Apr 29, 2017



OPINION

Bellamy’s tweets — and what we should expect from public officials

Vice mayor should go further in atoning for his comments

Charlottesville Vice Mayor Wes Bellamy, best known for spearheading the campaign to remove the Robert E. Lee statue downtown, has made headlines for a series of reprehensible messages he publicly tweeted about women, gay people and white people from 2009 to 2014. The tweets are, most charitably, grossly unprofessional — there is no excuse for anyone, much less a public official, tweeting endorsements of rape or disparaging gay individuals. While Bellamy has since apologized, constituents who fall into these demographic groups have ample reason to question whether he can fairly represent them. If Bellamy wants to continue in the public sphere, he must prove to those groups that his policy objectives align with the sentiments expressed in his apology.

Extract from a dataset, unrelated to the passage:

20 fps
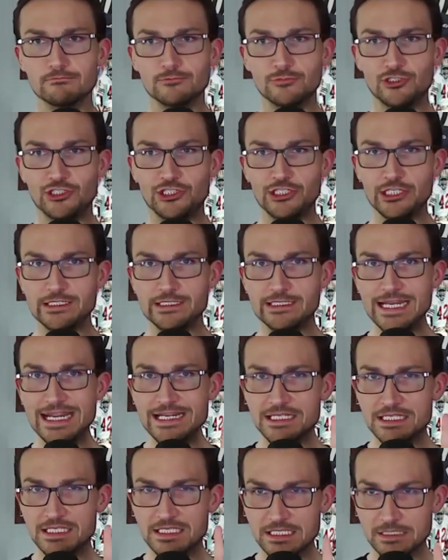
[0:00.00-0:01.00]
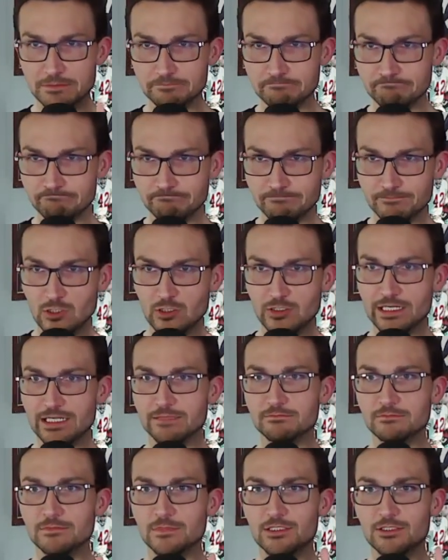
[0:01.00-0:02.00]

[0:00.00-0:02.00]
She dates them, okay?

Regarding women, Bellamy retweeted, “Eat it while she sleep if she moan it aint rape.” Speaking of education — relevant to Bellamy for his role on the State Board of Education and his teaching position at Albemarle High School — he tweeted, “I’m all for equal opportunity..but a Female Principal with a school full of female teachers is fkn a sure fire way to fk up our lil boys smh.” Other tweets imply women often make false accusations of rape. In a tweet about white people, Bellamy wrote, “I really tune out when white people talk in community meetings. I really need to work on that smh… *Obama Shrug*.” These messages are inconsistent with the fact that Bellamy has often championed socially progressive causes, including a program called “H.Y.P.E. Steppin” which he started in Sept. 2012 to empower young women, which has helped raise local students’ GPAs.

Bellamy’s tweets call into question whether he can effectively work with other members of the community in his City Council role. Some may contend it’s unfair to hold Bellamy to this standard since these tweets were initially brought to light by a white supremacist blogger. A commenter on our Facebook page suggested this “looks like an attempt to take down one of [Charlottesville’s] most public leader[s] of color.” But people unquestionably have a right to be upset — these tweets were hateful, regardless of how they were uncovered.

The divergence between what Bellamy has publicly said about others and his professed “focus on improving the lives of those who lack resources” should raise alarm: no one should be making these statements, and the best course of action for Bellamy is to approach the communities he previously insulted and make the case for why he still deserves to represent them.